Returns a new logical spec with ‘circular_repeats’ removed.

all_gather_over_fsdp(variables, logical_partition_spec)[source]#

Gathers FSDP partitioned variables to reconstruct them fully.

name: str | None = None#
parent: Module | Scope | _Sentinel | None = None#
scope: Scope | None = None#
class maxtext.layers.pipeline.CircularPipeline(config, layers, mesh, remat_policy=None, parent=<flax.linen.module._Sentinel object>, name=None)[source]#

Bases: PipelineBase

Implements an circular pipeline schedule with asynchronous weight prefetching.

Circular pipelining reduces the pipeline “bubble” by interleaving multiple pipeline stages on the same physical devices. To hide the communication overhead of Fully Sharded Data Parallelism (FSDP), this module utilizes a Buffer Sliding Window (BSW) to prefetch and all-gather the weights for the next pipeline repeat while the current repeat is executing.

Parameters:
  • config (Any)

  • layers (Module)

  • mesh (Mesh)

  • remat_policy (Any)

  • parent (Module | Scope | _Sentinel | None)

  • name (str | None)

init_states(inputs)[source]#

Initializes the pipeline execution state and communication buffers.

This sets up the memory needed to pass activations between pipeline stages (state_io and shift) and allocates the empty Buffer Sliding Window (BSW) that will hold the gathered FSDP weights.

gather_weights_across_stages_vmap(weights, repeat_ids, repeat_dim_in_weights, stages_dim_in_weights)[source]#

Uses jax.vmap to dynamically slice and gather weights for specific pipeline repeats.

gather_microbatch_inputs_vmap(xs, ids, ids_dim)[source]#

Slices out the specific sequence inputs (e.g., positions, segments) for the current microbatch.

advance_circular_buffers(output, loop_state)[source]#

Rotates pipeline activations to the next physical device stage.

Uses jax.lax.ppermute to perform cross-device ring communication, shifting the forward activations (state_io and shift) from stage $i$ to stage $i+1$.

realign_output_microbatches(output)[source]#

Reorders the output tensor to reverse the circular shifts applied during execution.

Because the pipeline operates circularly, the output microbatches are shifted out of order by the time the final stage is completed.
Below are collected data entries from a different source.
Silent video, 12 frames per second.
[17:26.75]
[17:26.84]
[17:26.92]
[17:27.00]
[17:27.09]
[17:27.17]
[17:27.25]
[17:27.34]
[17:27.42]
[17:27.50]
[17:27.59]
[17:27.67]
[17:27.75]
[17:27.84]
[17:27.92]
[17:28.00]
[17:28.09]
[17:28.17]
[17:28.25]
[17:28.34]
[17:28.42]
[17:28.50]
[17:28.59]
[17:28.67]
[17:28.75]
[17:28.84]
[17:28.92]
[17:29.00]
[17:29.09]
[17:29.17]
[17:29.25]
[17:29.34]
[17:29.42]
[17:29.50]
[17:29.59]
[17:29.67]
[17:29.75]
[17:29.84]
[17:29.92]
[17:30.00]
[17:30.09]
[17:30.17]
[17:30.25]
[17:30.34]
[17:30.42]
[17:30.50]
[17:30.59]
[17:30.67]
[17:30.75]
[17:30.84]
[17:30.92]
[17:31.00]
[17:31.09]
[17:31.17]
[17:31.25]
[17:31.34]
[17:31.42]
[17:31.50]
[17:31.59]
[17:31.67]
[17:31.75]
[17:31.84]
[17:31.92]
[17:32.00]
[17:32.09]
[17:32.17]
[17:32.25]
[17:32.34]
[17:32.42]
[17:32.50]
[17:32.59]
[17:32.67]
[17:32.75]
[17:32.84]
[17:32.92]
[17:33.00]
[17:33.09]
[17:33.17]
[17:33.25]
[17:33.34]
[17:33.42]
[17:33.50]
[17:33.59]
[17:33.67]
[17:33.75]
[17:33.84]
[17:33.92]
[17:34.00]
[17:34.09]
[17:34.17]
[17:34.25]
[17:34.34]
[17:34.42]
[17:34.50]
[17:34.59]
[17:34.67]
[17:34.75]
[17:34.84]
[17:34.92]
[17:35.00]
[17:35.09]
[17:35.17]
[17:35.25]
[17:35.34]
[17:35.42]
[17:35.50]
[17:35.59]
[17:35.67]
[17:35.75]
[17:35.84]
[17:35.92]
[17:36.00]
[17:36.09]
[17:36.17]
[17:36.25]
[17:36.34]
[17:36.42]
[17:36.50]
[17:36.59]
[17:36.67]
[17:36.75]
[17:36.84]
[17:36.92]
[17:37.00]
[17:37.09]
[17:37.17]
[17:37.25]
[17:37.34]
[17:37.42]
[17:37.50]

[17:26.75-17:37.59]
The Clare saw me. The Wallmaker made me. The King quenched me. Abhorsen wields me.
This rolls them back into their original sequential layout.

fetch_active_stage_weights(bsw, loop_iteration, physical_partition_spec=None, is_initializing=None)[source]#

The module fetches the actively prefetched weights from the Buffer Sliding Window to avoid mid-iteration FSDP all-gathers.

get_current_weights_from_bsw(bsw, loop_iteration, physical_partition_spec, is_initializing=None)[source]#

Pulls the fully gathered parameters for the current repeat from the BSW dual-buffer.
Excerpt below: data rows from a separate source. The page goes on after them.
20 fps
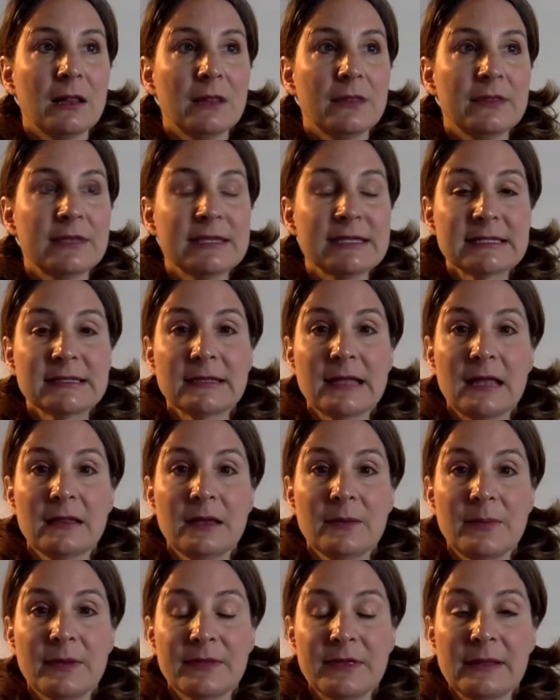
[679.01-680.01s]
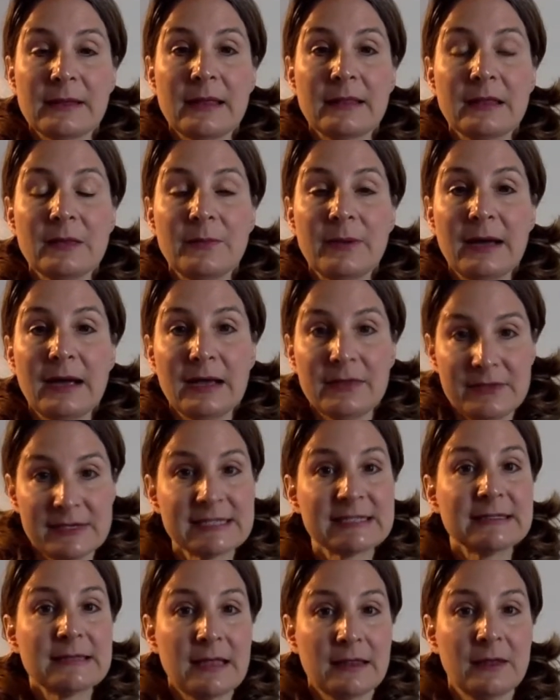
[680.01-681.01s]
this
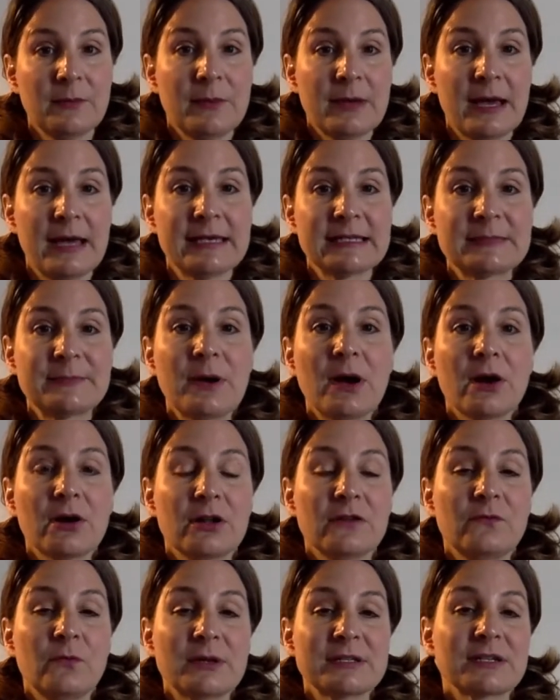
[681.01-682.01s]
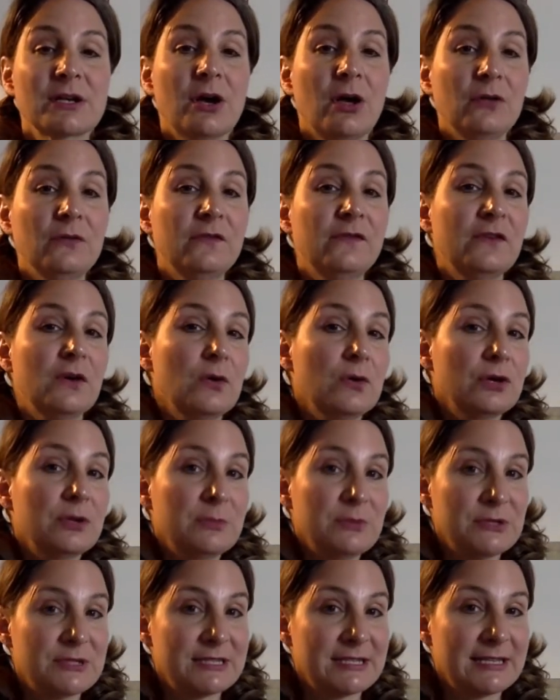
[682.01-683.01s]
lullaby is part of what's called folk
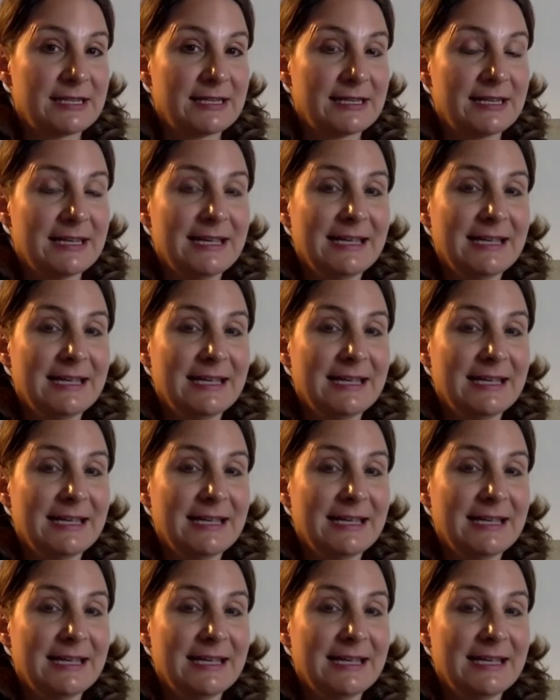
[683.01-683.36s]
music.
from_all_variables_to_repeat_weights(weights, loop_iteration)[source]#

Gathers weights corresponding to the repeat IDs for current iteration.

from_repeat_weights_to_bsw(repeat_weights, physical_partition_spec, axes_to_gather=('fsdp', 'fsdp_transpose', 'context', 'expert'), use_shardmap=False)[source]#

Executes the FSDP-like all-gathers to fully materialize a block of weights for the BSW.

weight_prefetching(weights, physical_partition_spec, loop_iteration)[source]#

Triggers asynchronous FSDP-like all-gathers for the next pipeline steps.

By gathering weights for loop_iteration + 1 right now, the network communication can overlap with the compute happening in loop_iteration.

run_one_iteration(loop_state, bsw, positions, segment_ids, deterministic, model_mode, logical_partition_spec)[source]#

Executes the forward/backward logic for a single microbatch inside the pipeline.

This acts as the core step function that our jax.lax.scan wrappers call. It routes the active BSW weights, sequences, and position IDs into the layer blocks, and then advances the pipeline communication buffers via advance_circular_buffers.

name: str | None = None#
parent: Module | Scope | _Sentinel | None = None#
scope: Scope | None = None#
maxtext.layers.pipeline.create_pipeline(config, layers, mesh, remat_policy=None)[source]#

Factory function to instantiate the correct Pipeline module based on config.

Parameters:
  • config (Any)

  • layers (Module)

  • mesh (Mesh)

  • remat_policy (Any)

Return type:

PipelineBase